**Directions for this task:**
Could you repeat every entry below word for word, leaving out the pictures?
START Provided material
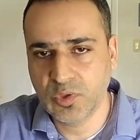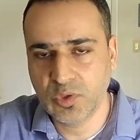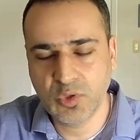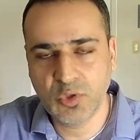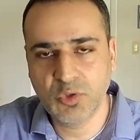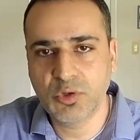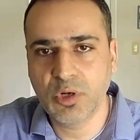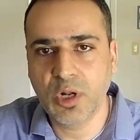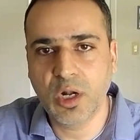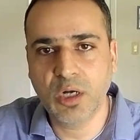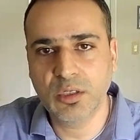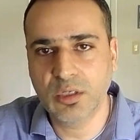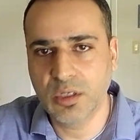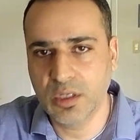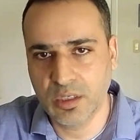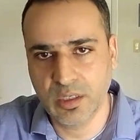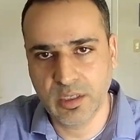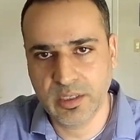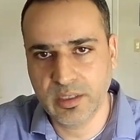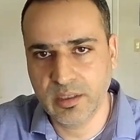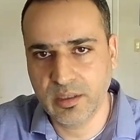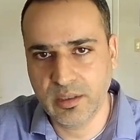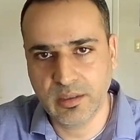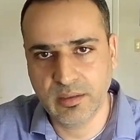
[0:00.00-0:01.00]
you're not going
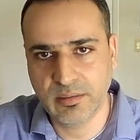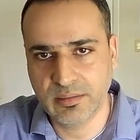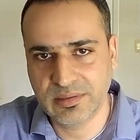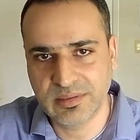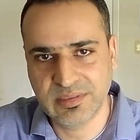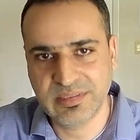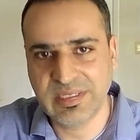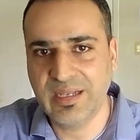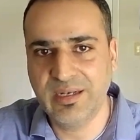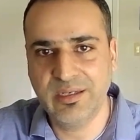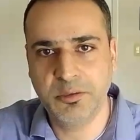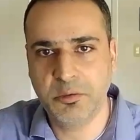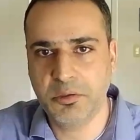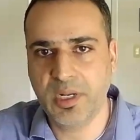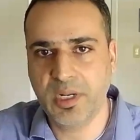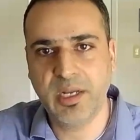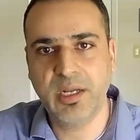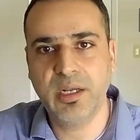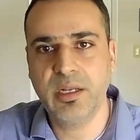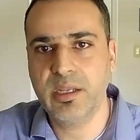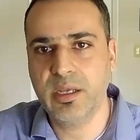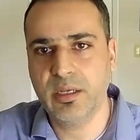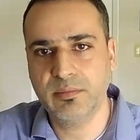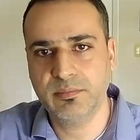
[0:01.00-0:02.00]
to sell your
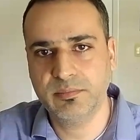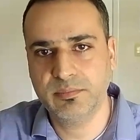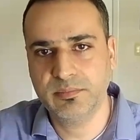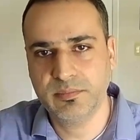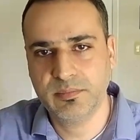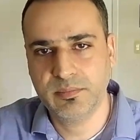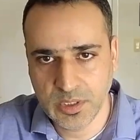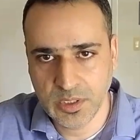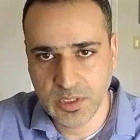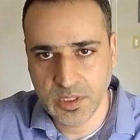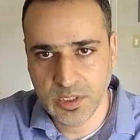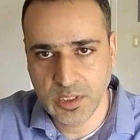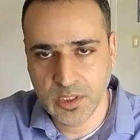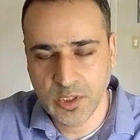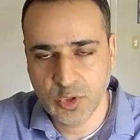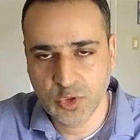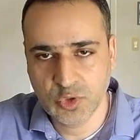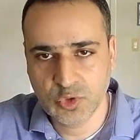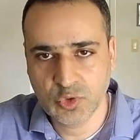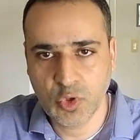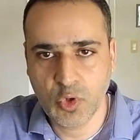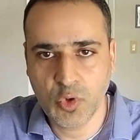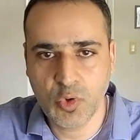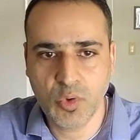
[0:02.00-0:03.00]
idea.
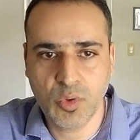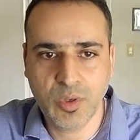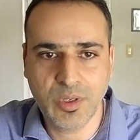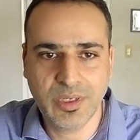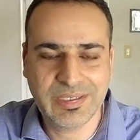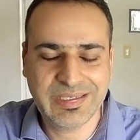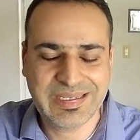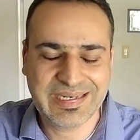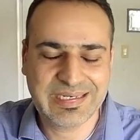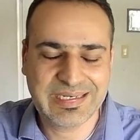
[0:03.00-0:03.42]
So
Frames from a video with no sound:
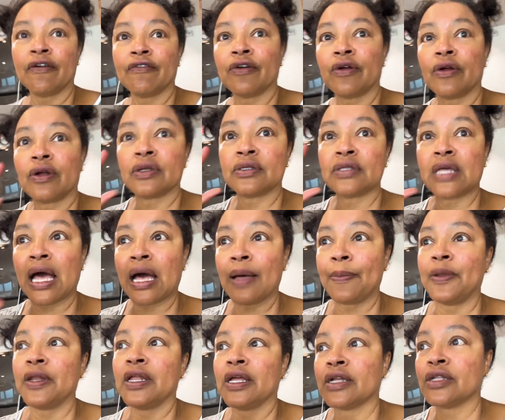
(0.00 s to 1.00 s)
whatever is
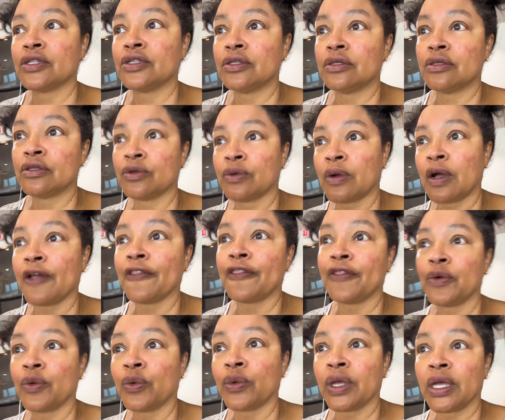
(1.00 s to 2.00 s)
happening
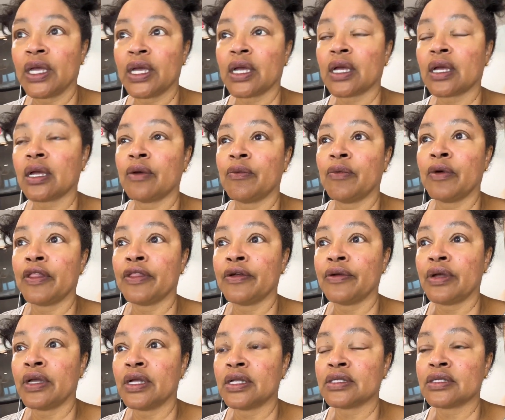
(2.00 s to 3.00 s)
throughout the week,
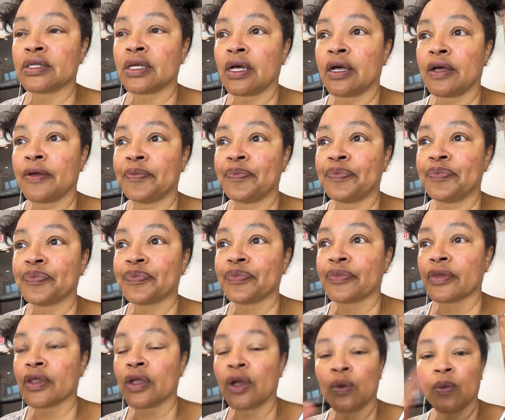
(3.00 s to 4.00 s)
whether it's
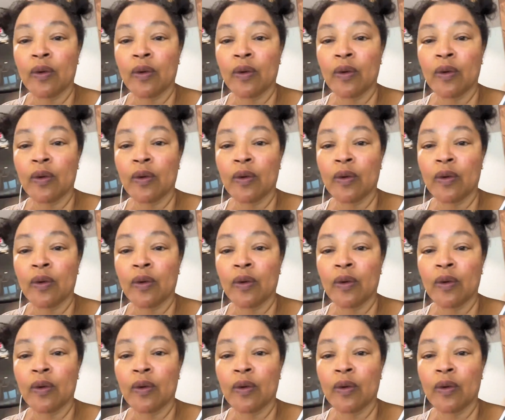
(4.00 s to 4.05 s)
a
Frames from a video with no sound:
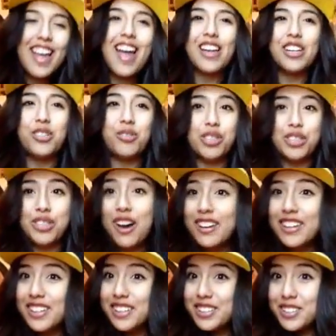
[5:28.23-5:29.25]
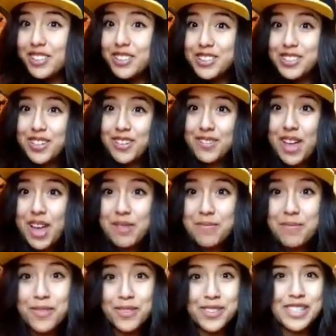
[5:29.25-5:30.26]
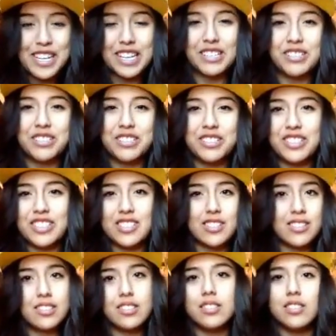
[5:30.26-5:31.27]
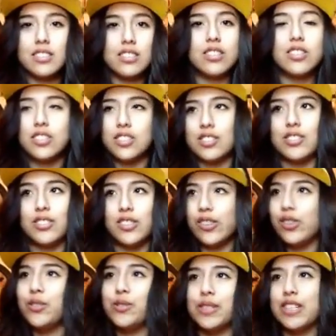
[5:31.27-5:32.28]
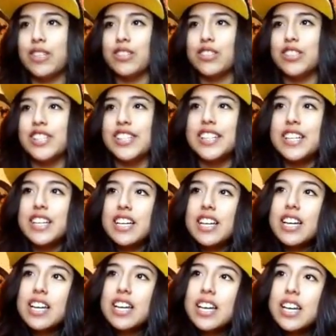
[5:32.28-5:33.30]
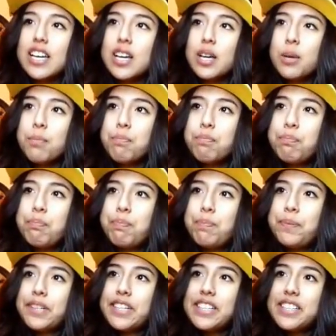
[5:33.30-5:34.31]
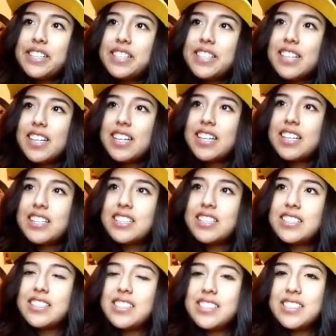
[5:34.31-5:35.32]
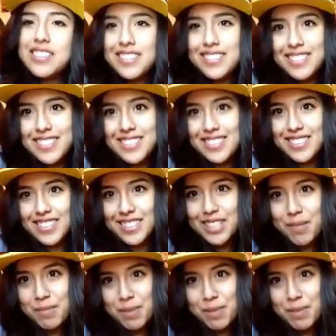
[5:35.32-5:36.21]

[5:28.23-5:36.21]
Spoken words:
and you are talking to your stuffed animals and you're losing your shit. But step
END Provided material
**Result of the exercise:**
[0:00.00-0:01.00]
you're not going
[0:01.00-0:02.00]
to sell your
[0:02.00-0:03.00]
idea.
[0:03.00-0:03.42]
So
Frames from a video with no sound:
(0.00 s to 1.00 s)
whatever is
(1.00 s to 2.00 s)
happening
(2.00 s to 3.00 s)
throughout the week,
(3.00 s to 4.00 s)
whether it's
(4.00 s to 4.05 s)
a
Frames from a video with no sound:
[5:28.23-5:29.25]
[5:29.25-5:30.26]
[5:30.26-5:31.27]
[5:31.27-5:32.28]
[5:32.28-5:33.30]
[5:33.30-5:34.31]
[5:34.31-5:35.32]
[5:35.32-5:36.21]

[5:28.23-5:36.21]
Spoken words:
and you are talking to your stuffed animals and you're losing your shit. But step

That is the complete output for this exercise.